# Anything in Surrey / Sussex



## MichaelAC (Sep 7, 2009)

Hi,

Just wondering if there are any meets in Surrey or Sussex this summer. It seems to have gone quiet in the Sussex area


----------



## sussexbythesea (Apr 12, 2012)

Agreed on that :!:

Would be good to get something going this way


----------



## mullum (Sep 16, 2011)

The local rep is AWOL for a long time - lets have a mini meet ;-)


----------



## MichaelAC (Sep 7, 2009)

I'm up for that, let's work out a place to meet. I'm actually in Newdigate now but just near Horsham, I'm thinking you both may be further south so don't mind heading that way...


----------



## Rs adam (Mar 8, 2014)

I'm down in Hastings and would like to have a meet somewhere


----------



## MichaelAC (Sep 7, 2009)

Hi RSAdam,

OK, this is good, we have four already, shall we aim for 19th July to give others the chance to join us over the next week or so?

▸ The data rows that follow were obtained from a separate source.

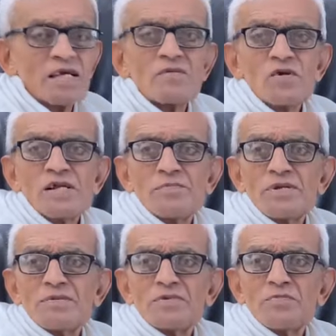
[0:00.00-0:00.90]

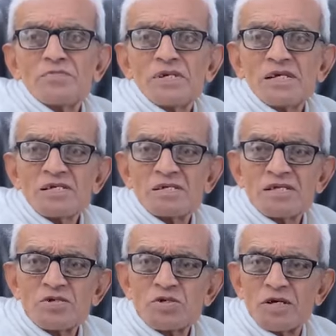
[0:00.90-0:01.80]
Equilibrium is
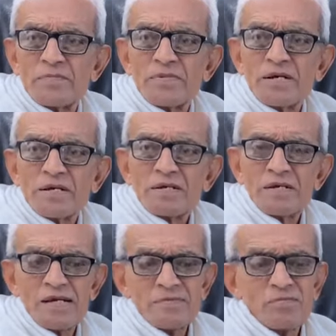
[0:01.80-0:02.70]
disturbed
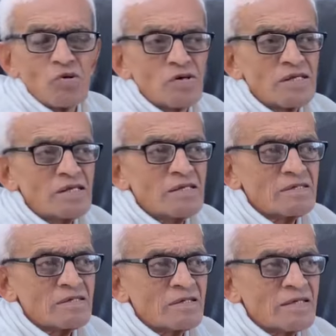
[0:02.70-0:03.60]
and
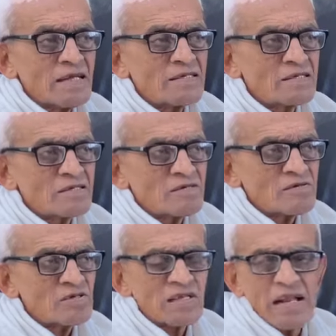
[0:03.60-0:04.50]
body gets
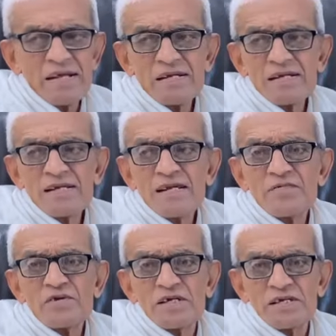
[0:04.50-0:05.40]
slightly
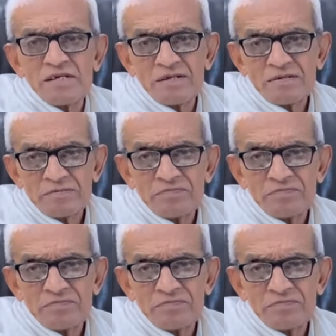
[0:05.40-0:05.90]
deviated.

I'm thinking if we look at meeting somewhere like Brighton or maybe somewhere with less traffic if it's sunny? Meet then drive then lunch, I'm happy to travel so if anyone wants to suggest a place please do otherwise I'll take a look at a map and see where people are and choose a middle point


----------



## mullum (Sep 16, 2011)

Devils **** ? (Devil's ****, **** Road, Poynings, Brighton BN1 8YJ)
http://goo.gl/maps/R2ftW


----------



## MichaelAC (Sep 7, 2009)

That looks good to me


----------



## sussexbythesea (Apr 12, 2012)

Stopped by here on the way back from Eastbourne a couple of weeks ago.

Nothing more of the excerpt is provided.